------ The data
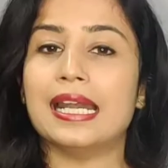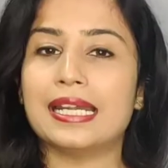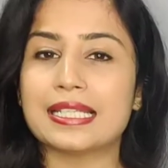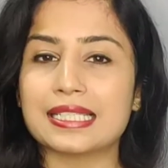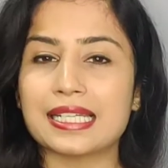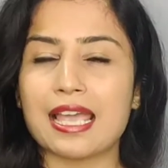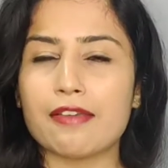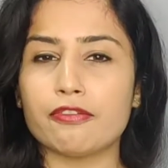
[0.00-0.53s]

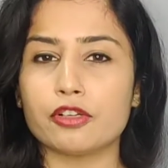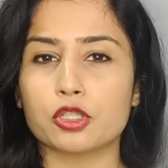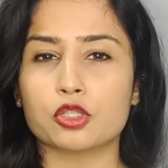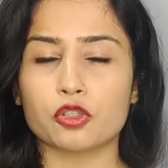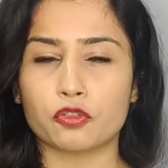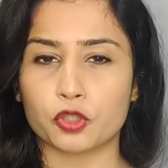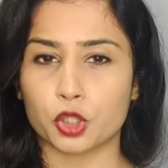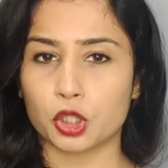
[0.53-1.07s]
it is an
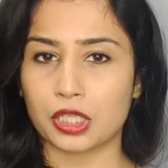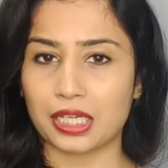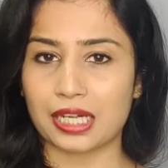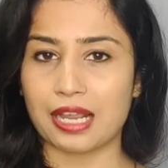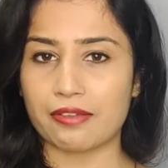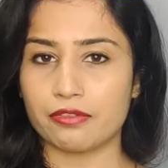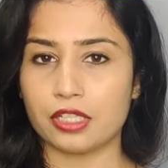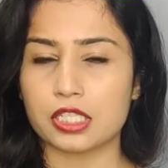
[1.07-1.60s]
average of sugar
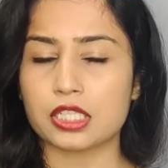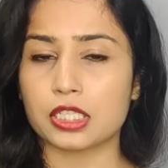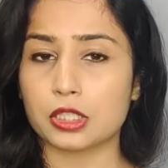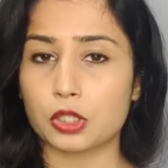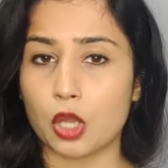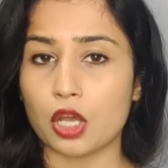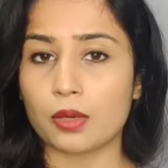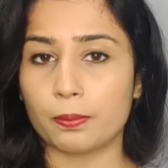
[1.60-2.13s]
levels
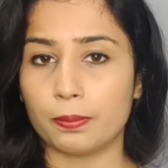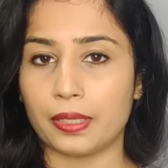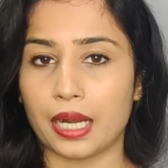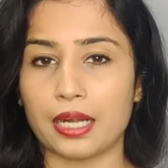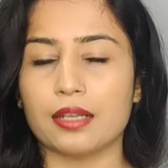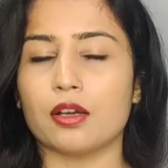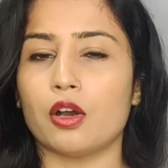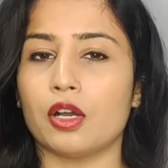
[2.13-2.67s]
in your
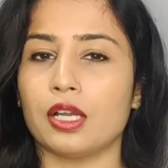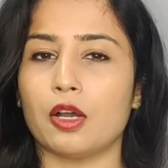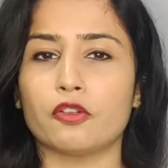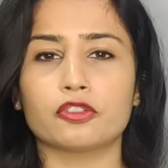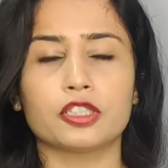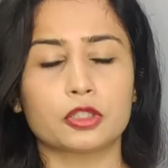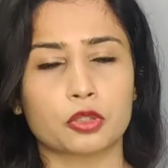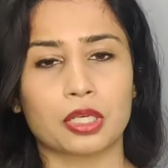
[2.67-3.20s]
blood
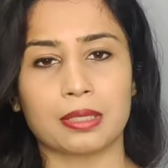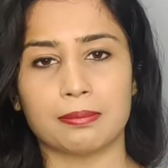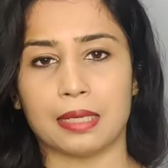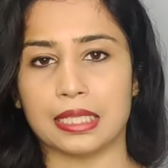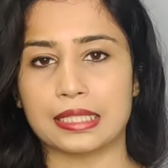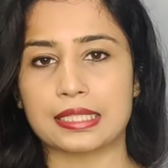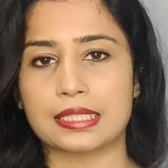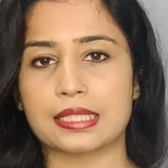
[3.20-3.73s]
of the 3
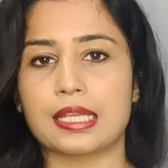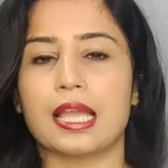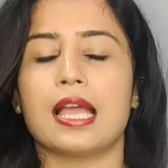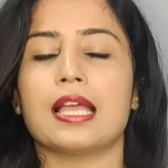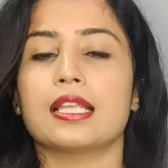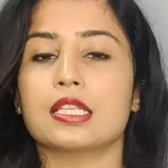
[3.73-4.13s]
months.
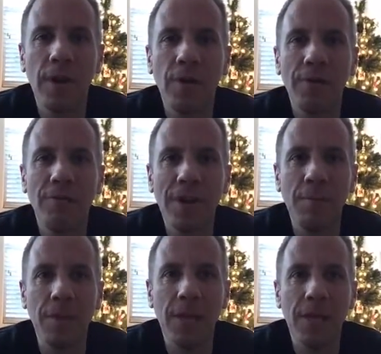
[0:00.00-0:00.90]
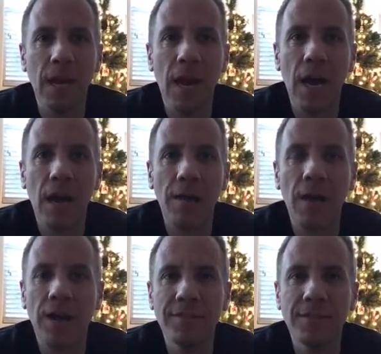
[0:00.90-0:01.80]
out with the family,
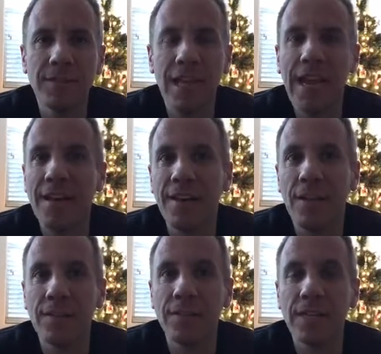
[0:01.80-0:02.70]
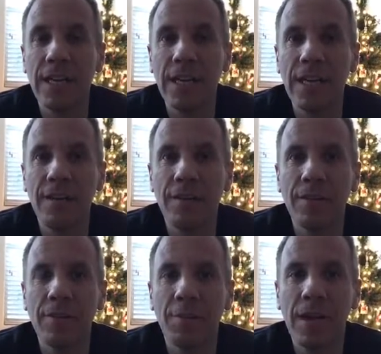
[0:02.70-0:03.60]
cousins, aunt and uncle, and
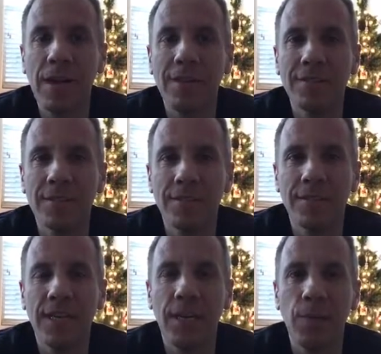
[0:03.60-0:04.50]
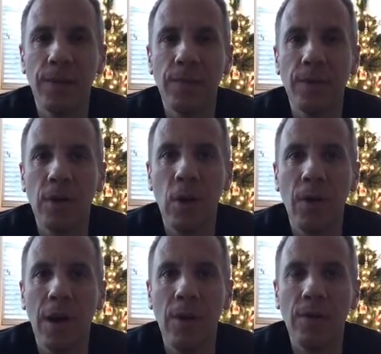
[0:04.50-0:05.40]
three of my cousins, and we would go
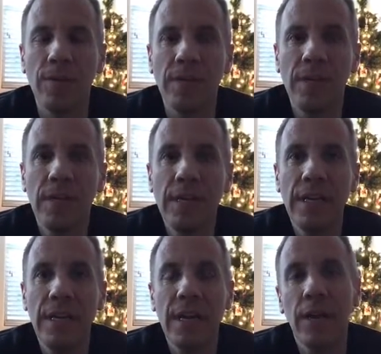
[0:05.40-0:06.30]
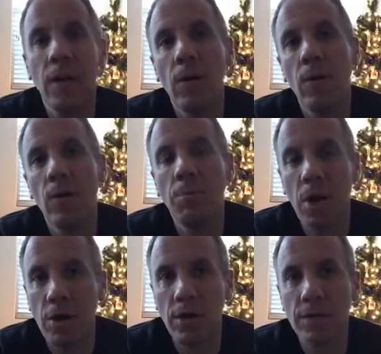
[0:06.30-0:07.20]
out and go
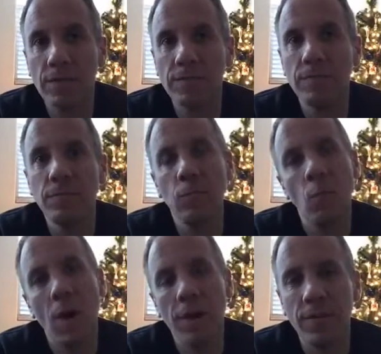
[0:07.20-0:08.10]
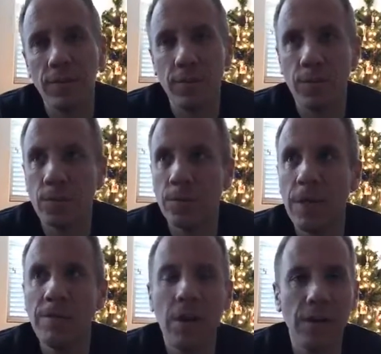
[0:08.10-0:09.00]
park, walk through
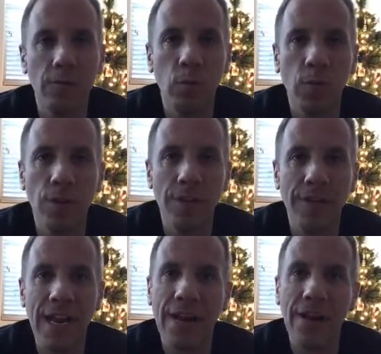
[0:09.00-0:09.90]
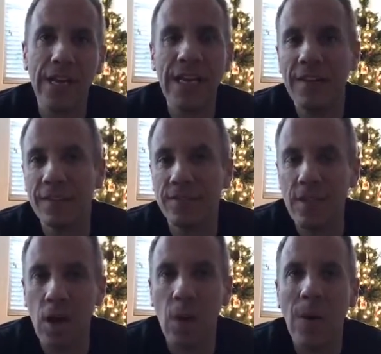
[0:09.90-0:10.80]
a ton of wooded area in the
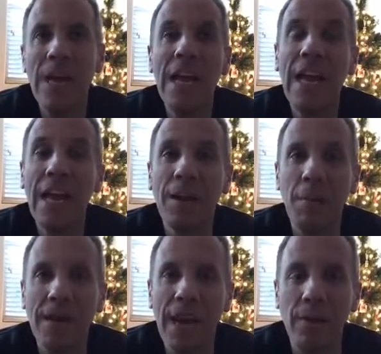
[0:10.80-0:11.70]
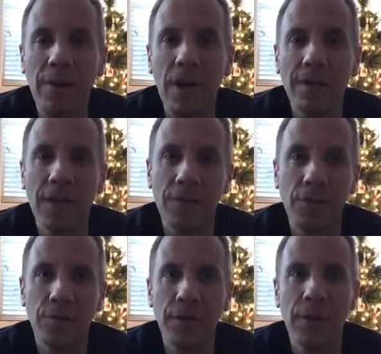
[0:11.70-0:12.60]
snow, and my dad would cut down the
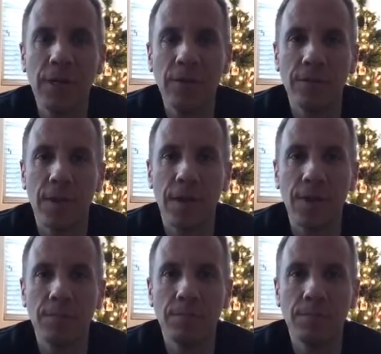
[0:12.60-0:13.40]
tree. It was a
------------
## Aim of the task
Starting at the line that holds "[0:01.80-0:02.70]" and ending at the last line of the material above, repeat each line exactly, both ends included, and leave the pictures out.

## Task result
[0:01.80-0:02.70]
[0:02.70-0:03.60]
cousins, aunt and uncle, and
[0:03.60-0:04.50]
[0:04.50-0:05.40]
three of my cousins, and we would go
[0:05.40-0:06.30]
[0:06.30-0:07.20]
out and go
[0:07.20-0:08.10]
[0:08.10-0:09.00]
park, walk through
[0:09.00-0:09.90]
[0:09.90-0:10.80]
a ton of wooded area in the
[0:10.80-0:11.70]
[0:11.70-0:12.60]
snow, and my dad would cut down the
[0:12.60-0:13.40]
tree. It was a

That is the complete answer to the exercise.